[RECORDS PROVIDED Boundary: Start]
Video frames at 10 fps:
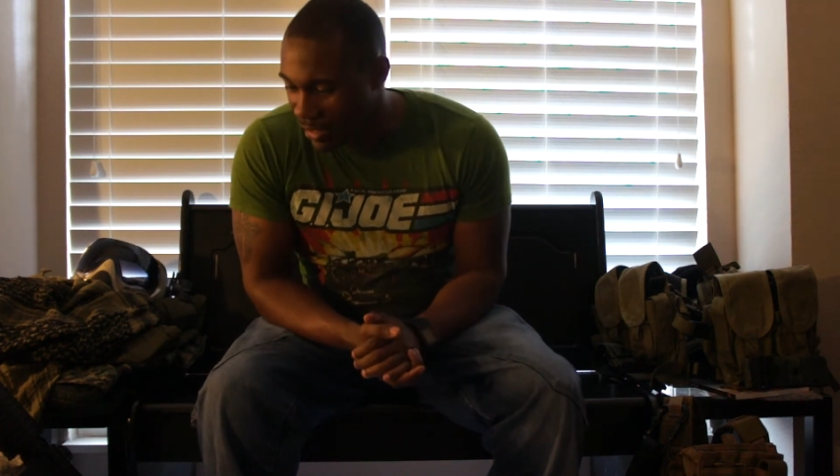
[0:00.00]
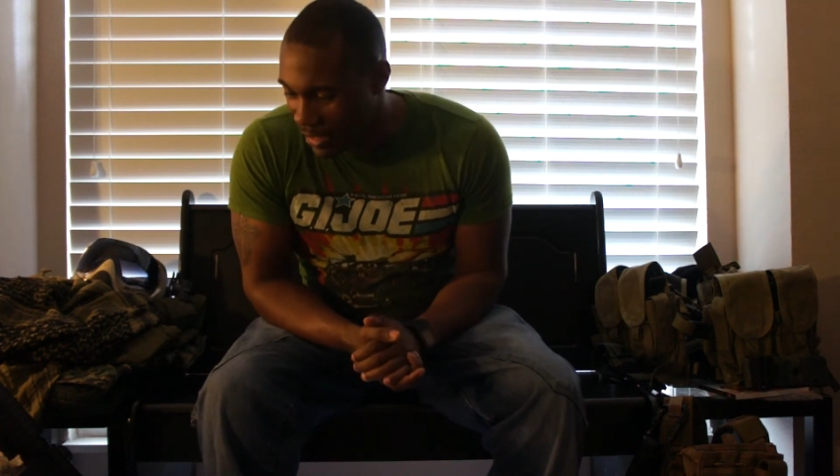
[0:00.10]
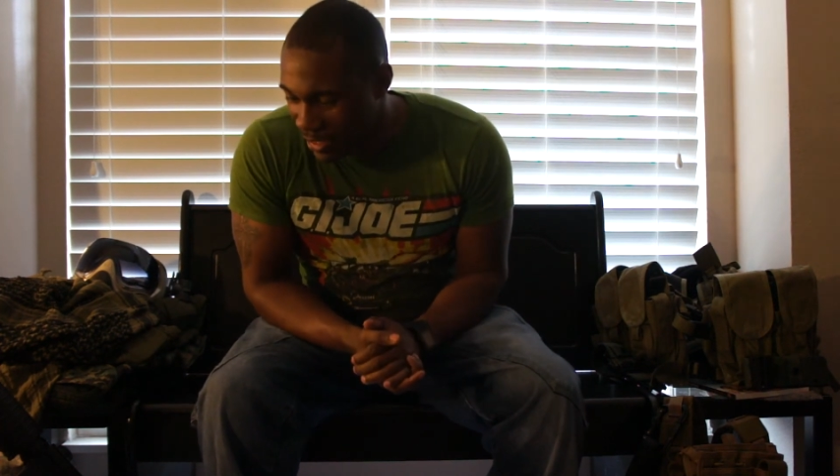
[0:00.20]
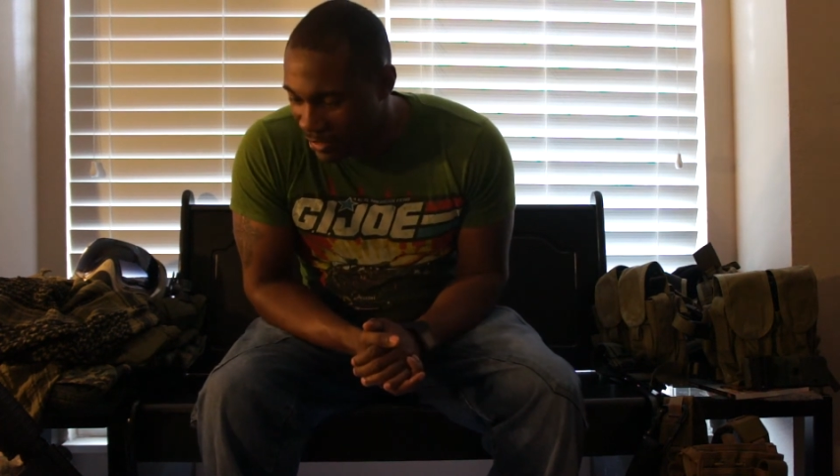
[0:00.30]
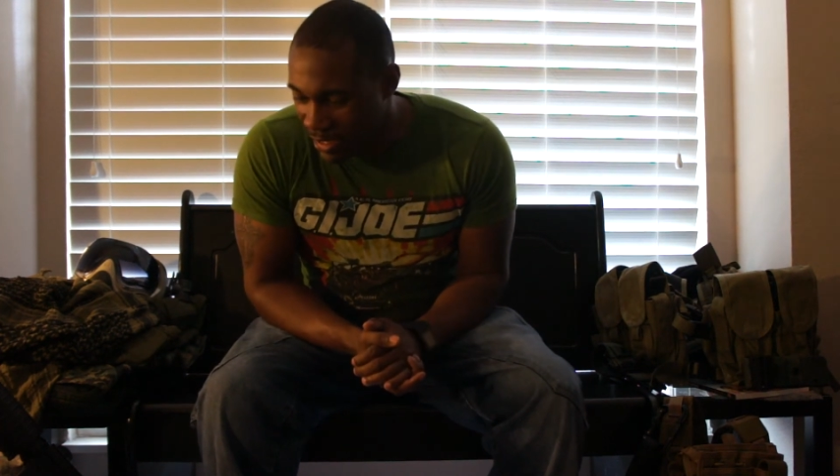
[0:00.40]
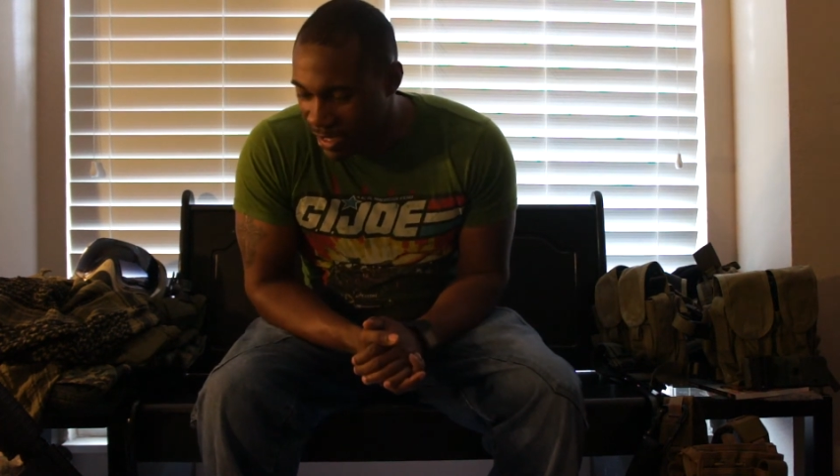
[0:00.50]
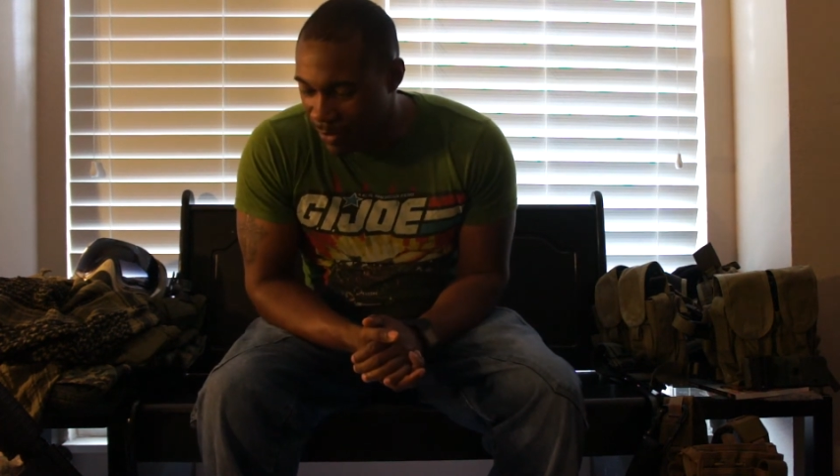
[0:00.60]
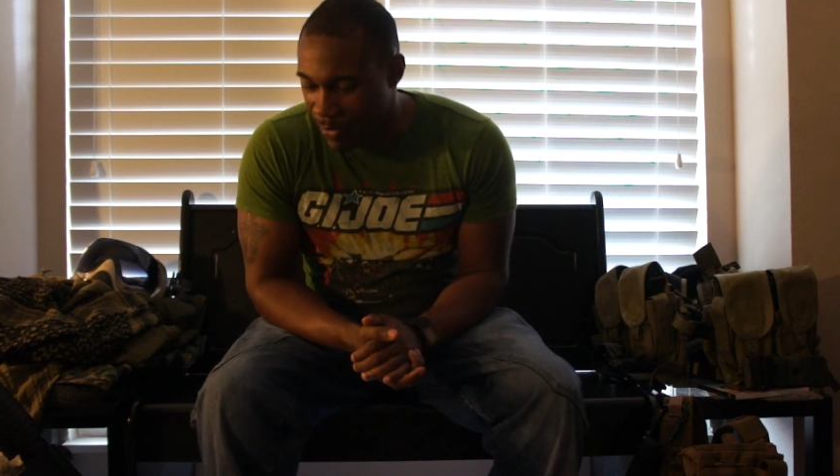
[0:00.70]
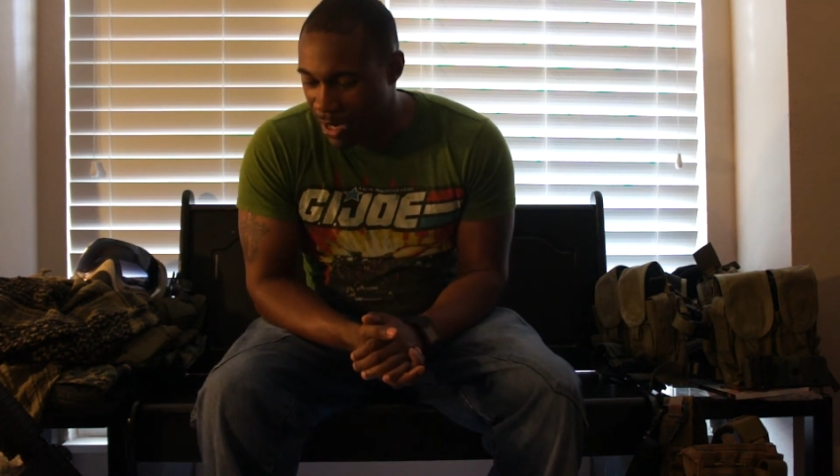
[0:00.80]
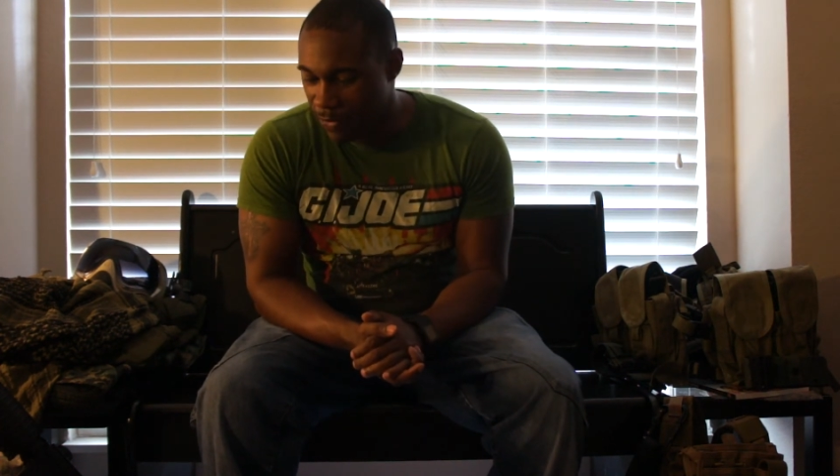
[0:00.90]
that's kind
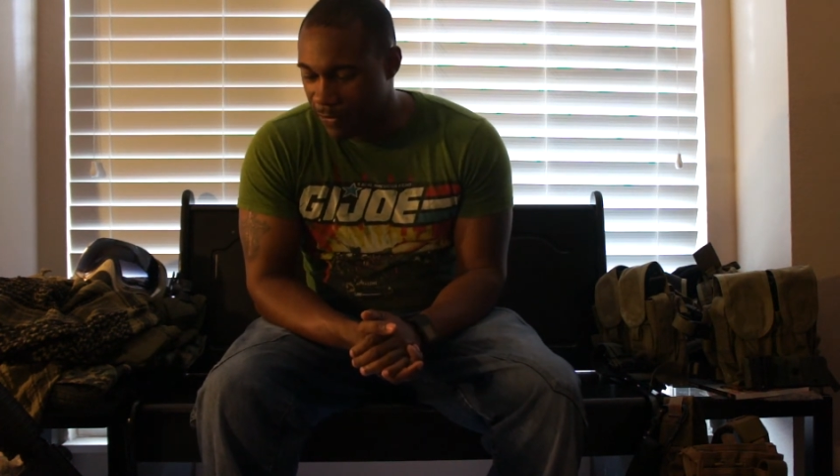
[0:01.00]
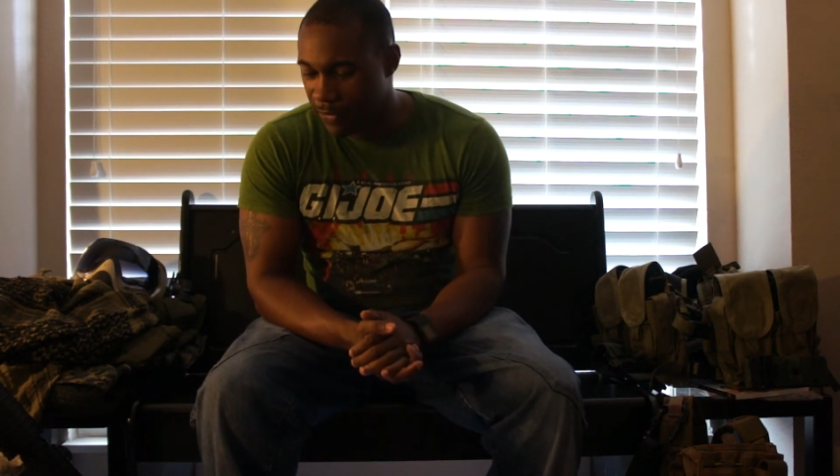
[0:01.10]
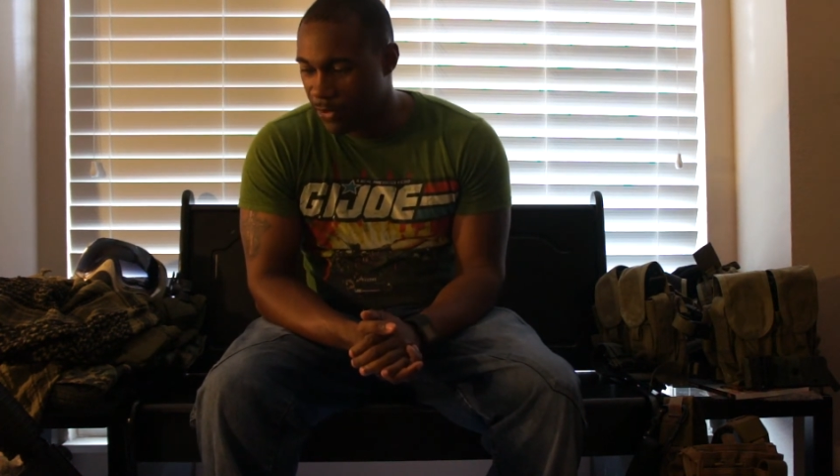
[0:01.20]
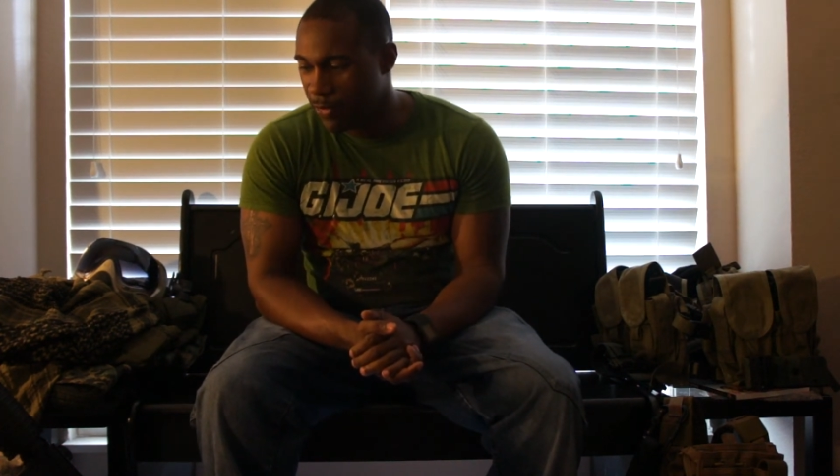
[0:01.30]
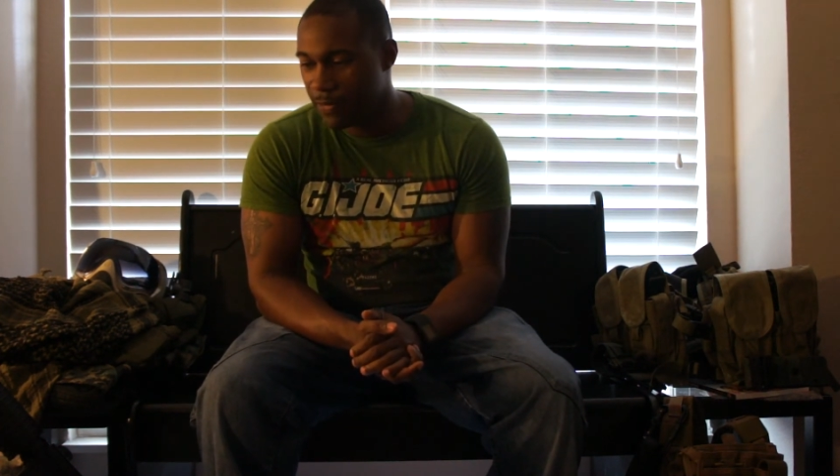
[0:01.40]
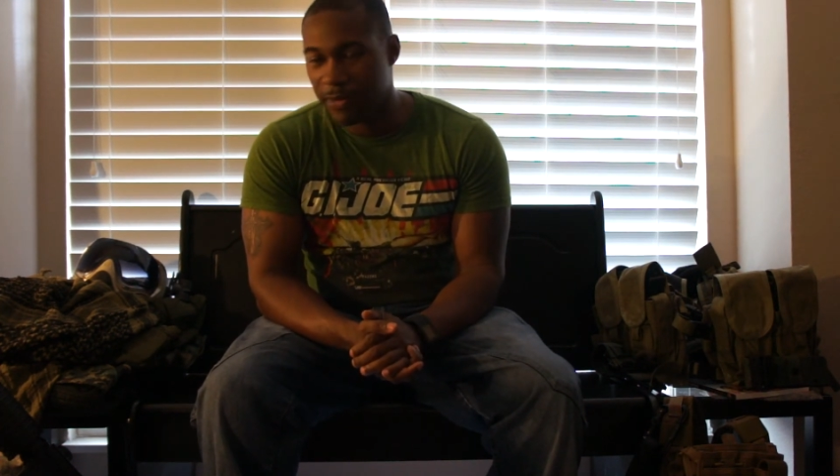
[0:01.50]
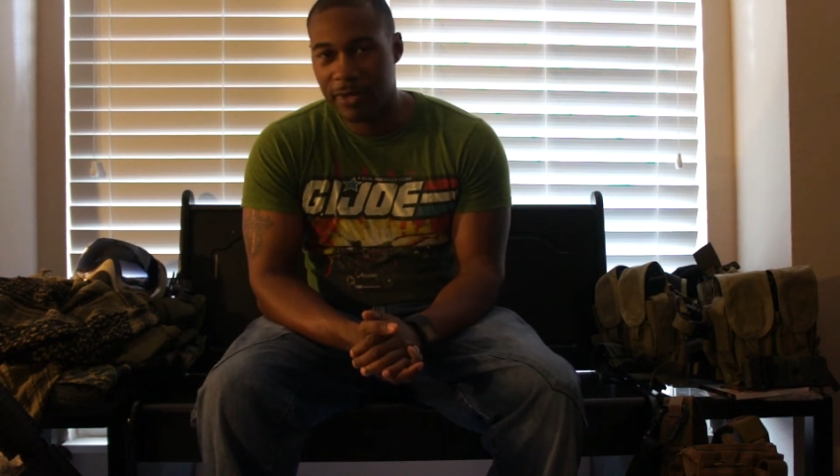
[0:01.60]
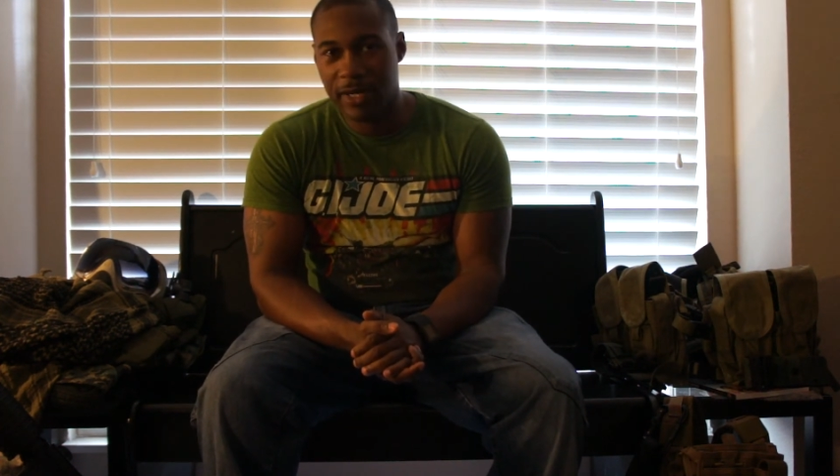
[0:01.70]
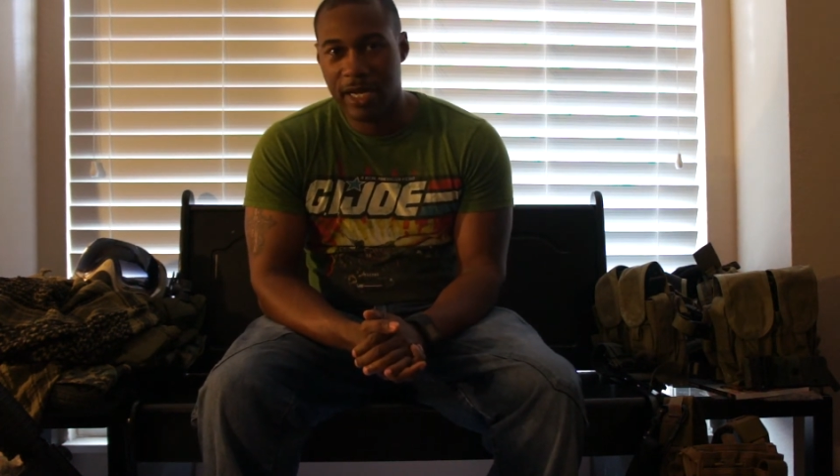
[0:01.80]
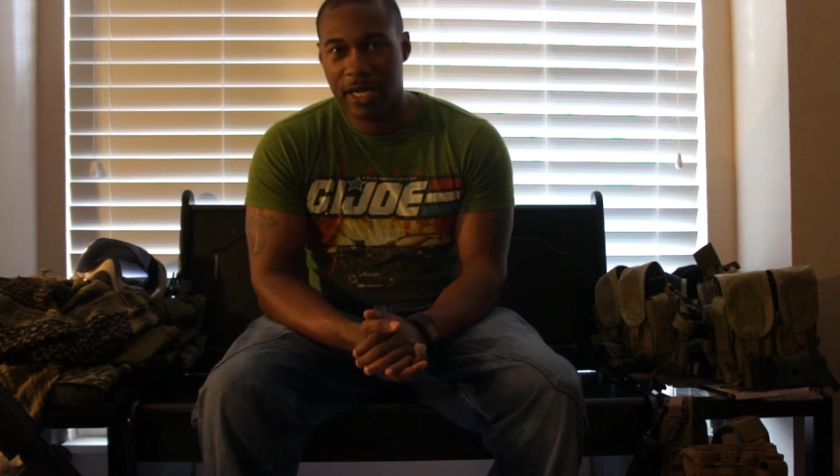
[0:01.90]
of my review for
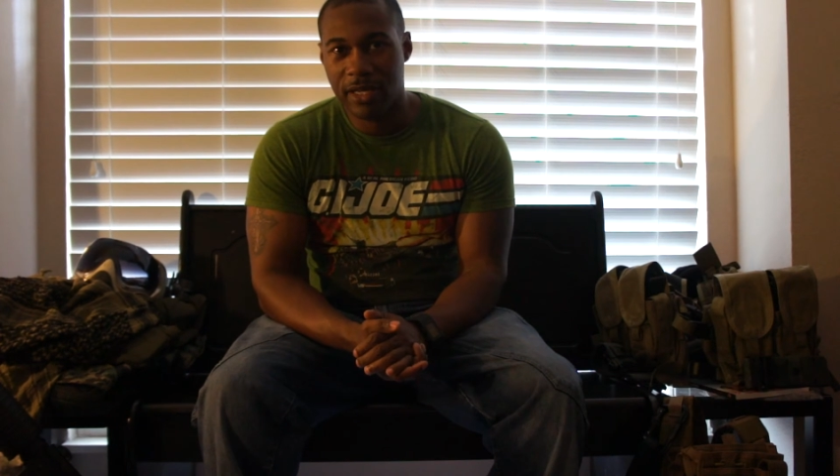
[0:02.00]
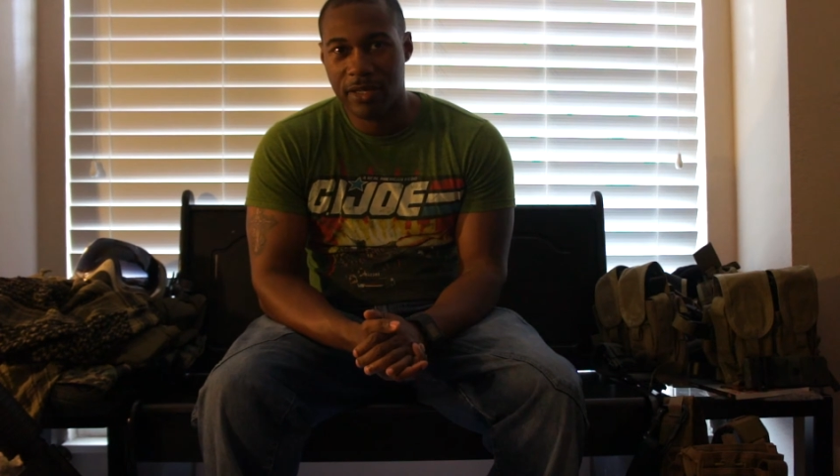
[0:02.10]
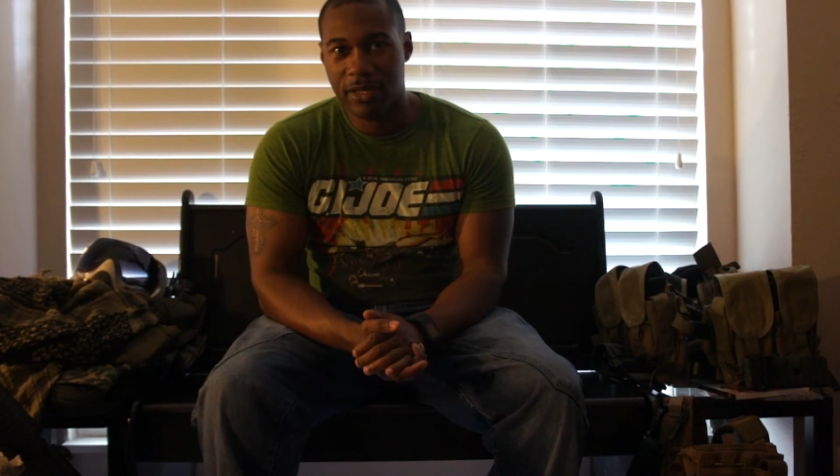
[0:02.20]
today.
[RECORDS PROVIDED Boundary: End]
:: TASK ::
Would you return all of the data above word for word, omitting every picture?

:: RESULT OF THIS TASK ::
Video frames at 10 fps:
[0:00.00]
[0:00.10]
[0:00.20]
[0:00.30]
[0:00.40]
[0:00.50]
[0:00.60]
[0:00.70]
[0:00.80]
[0:00.90]
that's kind
[0:01.00]
[0:01.10]
[0:01.20]
[0:01.30]
[0:01.40]
[0:01.50]
[0:01.60]
[0:01.70]
[0:01.80]
[0:01.90]
of my review for
[0:02.00]
[0:02.10]
[0:02.20]
today.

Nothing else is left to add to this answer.